• [DATA PROVIDED]
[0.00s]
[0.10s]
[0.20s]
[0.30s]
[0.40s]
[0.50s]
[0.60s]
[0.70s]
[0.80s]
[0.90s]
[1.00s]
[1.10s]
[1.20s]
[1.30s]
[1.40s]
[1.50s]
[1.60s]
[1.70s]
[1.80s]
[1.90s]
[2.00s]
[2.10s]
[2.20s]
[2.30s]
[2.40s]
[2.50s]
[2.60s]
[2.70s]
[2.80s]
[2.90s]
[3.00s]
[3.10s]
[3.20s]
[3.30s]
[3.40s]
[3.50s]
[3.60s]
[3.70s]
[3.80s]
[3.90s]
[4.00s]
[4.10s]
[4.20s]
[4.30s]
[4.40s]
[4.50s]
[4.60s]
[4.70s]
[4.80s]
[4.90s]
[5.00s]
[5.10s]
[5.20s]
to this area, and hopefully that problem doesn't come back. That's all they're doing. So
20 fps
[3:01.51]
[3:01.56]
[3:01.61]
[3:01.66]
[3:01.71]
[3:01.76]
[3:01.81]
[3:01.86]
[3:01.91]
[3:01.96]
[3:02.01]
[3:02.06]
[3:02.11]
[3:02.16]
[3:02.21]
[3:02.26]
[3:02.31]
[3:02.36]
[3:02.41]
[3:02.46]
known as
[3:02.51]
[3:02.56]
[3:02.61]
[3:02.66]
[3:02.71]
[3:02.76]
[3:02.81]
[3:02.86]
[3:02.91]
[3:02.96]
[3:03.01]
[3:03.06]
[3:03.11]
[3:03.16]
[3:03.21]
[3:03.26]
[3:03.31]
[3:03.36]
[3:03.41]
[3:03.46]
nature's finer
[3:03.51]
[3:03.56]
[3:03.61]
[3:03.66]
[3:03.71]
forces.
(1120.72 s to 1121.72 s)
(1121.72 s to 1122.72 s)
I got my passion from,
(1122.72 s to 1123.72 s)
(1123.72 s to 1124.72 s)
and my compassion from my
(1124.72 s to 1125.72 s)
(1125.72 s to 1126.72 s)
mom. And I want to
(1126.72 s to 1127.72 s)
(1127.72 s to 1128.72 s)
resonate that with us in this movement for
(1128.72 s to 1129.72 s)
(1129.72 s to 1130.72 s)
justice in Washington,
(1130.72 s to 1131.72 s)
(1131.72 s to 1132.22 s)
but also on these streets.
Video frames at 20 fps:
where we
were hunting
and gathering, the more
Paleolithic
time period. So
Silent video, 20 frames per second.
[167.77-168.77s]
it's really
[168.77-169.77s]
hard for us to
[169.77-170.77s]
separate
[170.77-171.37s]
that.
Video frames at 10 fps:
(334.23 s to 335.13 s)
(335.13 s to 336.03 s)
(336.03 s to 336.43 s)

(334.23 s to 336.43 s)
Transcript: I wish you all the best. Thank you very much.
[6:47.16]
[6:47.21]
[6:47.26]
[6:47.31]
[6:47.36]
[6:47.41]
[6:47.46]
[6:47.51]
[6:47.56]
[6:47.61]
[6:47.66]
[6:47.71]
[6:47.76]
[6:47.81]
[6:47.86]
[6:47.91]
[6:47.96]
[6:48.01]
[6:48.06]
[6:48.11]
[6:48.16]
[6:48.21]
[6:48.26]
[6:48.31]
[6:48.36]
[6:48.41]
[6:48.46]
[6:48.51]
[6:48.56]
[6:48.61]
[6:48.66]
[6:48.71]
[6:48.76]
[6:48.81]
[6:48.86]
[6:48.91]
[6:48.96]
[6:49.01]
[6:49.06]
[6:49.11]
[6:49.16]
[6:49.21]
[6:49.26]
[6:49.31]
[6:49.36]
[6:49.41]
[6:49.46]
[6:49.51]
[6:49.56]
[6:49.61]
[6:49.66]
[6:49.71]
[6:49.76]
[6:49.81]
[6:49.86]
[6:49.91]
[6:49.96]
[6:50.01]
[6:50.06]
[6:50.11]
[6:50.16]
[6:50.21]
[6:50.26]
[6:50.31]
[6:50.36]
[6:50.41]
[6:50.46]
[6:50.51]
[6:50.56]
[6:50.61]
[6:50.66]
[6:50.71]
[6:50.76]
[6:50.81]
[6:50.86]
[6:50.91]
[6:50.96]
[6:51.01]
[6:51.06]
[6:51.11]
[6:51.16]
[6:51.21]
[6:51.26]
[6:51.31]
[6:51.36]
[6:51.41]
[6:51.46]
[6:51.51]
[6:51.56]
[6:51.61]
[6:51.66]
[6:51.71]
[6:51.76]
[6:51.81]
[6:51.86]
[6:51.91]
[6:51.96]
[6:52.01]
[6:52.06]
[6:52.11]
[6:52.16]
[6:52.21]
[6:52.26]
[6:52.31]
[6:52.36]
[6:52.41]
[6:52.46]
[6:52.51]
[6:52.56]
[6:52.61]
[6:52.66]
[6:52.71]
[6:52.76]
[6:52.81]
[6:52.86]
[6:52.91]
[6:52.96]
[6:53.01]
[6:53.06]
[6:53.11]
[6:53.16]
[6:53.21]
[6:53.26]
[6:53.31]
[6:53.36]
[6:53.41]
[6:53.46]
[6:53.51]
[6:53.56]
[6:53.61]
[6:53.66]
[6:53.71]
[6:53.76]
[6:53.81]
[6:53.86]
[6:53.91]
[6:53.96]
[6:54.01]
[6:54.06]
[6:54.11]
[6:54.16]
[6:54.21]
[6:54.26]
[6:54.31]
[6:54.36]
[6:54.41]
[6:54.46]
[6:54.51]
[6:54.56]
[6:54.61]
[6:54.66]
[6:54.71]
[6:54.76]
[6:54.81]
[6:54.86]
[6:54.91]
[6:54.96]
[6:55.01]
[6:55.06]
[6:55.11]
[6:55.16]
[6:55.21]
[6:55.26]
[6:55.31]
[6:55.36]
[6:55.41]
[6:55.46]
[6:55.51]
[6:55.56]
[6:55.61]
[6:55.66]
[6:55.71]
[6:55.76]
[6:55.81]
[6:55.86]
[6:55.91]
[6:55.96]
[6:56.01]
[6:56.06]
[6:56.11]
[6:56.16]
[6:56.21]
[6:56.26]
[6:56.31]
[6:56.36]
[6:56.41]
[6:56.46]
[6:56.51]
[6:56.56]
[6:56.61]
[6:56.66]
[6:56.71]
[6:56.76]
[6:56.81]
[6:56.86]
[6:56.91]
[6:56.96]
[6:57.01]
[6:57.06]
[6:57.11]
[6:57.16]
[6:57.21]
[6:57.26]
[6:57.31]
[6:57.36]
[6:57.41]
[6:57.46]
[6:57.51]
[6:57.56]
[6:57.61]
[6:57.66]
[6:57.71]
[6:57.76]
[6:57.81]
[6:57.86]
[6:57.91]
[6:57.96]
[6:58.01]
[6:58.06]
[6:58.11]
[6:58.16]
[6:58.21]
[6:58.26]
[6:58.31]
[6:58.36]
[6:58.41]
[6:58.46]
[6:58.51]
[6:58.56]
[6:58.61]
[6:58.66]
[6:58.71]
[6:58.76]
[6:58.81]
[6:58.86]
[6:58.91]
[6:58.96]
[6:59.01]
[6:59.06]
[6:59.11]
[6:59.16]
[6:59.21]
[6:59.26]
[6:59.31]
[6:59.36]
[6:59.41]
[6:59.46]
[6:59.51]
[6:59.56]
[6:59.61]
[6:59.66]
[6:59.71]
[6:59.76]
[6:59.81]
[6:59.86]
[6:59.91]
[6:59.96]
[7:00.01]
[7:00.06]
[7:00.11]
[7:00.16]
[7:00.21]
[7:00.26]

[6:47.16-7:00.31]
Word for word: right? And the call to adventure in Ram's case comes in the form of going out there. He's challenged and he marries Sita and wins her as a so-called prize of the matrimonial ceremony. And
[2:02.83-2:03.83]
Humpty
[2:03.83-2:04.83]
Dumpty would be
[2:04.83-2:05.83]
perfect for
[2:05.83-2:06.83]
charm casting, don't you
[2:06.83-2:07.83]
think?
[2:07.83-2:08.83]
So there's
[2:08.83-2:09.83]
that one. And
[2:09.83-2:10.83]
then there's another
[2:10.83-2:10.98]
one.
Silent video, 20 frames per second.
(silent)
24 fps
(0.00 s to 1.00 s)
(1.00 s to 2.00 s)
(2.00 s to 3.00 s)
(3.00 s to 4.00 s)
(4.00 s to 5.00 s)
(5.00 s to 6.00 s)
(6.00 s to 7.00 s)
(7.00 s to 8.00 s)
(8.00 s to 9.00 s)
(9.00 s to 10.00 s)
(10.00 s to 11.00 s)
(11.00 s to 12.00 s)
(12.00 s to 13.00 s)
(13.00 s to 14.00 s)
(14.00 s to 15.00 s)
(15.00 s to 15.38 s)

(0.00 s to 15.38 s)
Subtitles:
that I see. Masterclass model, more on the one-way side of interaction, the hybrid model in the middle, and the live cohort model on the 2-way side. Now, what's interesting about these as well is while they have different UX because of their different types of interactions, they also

• [ABOUT THIS EXERCISE] Retype the listing above, word for word, from its first line to the line containing "Video frames at 10", both ends included.

• [SOLUTION TO THIS TASK]
[0.00s]
[0.10s]
[0.20s]
[0.30s]
[0.40s]
[0.50s]
[0.60s]
[0.70s]
[0.80s]
[0.90s]
[1.00s]
[1.10s]
[1.20s]
[1.30s]
[1.40s]
[1.50s]
[1.60s]
[1.70s]
[1.80s]
[1.90s]
[2.00s]
[2.10s]
[2.20s]
[2.30s]
[2.40s]
[2.50s]
[2.60s]
[2.70s]
[2.80s]
[2.90s]
[3.00s]
[3.10s]
[3.20s]
[3.30s]
[3.40s]
[3.50s]
[3.60s]
[3.70s]
[3.80s]
[3.90s]
[4.00s]
[4.10s]
[4.20s]
[4.30s]
[4.40s]
[4.50s]
[4.60s]
[4.70s]
[4.80s]
[4.90s]
[5.00s]
[5.10s]
[5.20s]
to this area, and hopefully that problem doesn't come back. That's all they're doing. So
20 fps
[3:01.51]
[3:01.56]
[3:01.61]
[3:01.66]
[3:01.71]
[3:01.76]
[3:01.81]
[3:01.86]
[3:01.91]
[3:01.96]
[3:02.01]
[3:02.06]
[3:02.11]
[3:02.16]
[3:02.21]
[3:02.26]
[3:02.31]
[3:02.36]
[3:02.41]
[3:02.46]
known as
[3:02.51]
[3:02.56]
[3:02.61]
[3:02.66]
[3:02.71]
[3:02.76]
[3:02.81]
[3:02.86]
[3:02.91]
[3:02.96]
[3:03.01]
[3:03.06]
[3:03.11]
[3:03.16]
[3:03.21]
[3:03.26]
[3:03.31]
[3:03.36]
[3:03.41]
[3:03.46]
nature's finer
[3:03.51]
[3:03.56]
[3:03.61]
[3:03.66]
[3:03.71]
forces.
(1120.72 s to 1121.72 s)
(1121.72 s to 1122.72 s)
I got my passion from,
(1122.72 s to 1123.72 s)
(1123.72 s to 1124.72 s)
and my compassion from my
(1124.72 s to 1125.72 s)
(1125.72 s to 1126.72 s)
mom. And I want to
(1126.72 s to 1127.72 s)
(1127.72 s to 1128.72 s)
resonate that with us in this movement for
(1128.72 s to 1129.72 s)
(1129.72 s to 1130.72 s)
justice in Washington,
(1130.72 s to 1131.72 s)
(1131.72 s to 1132.22 s)
but also on these streets.
Video frames at 20 fps:
where we
were hunting
and gathering, the more
Paleolithic
time period. So
Silent video, 20 frames per second.
[167.77-168.77s]
it's really
[168.77-169.77s]
hard for us to
[169.77-170.77s]
separate
[170.77-171.37s]
that.
Video frames at 10 fps:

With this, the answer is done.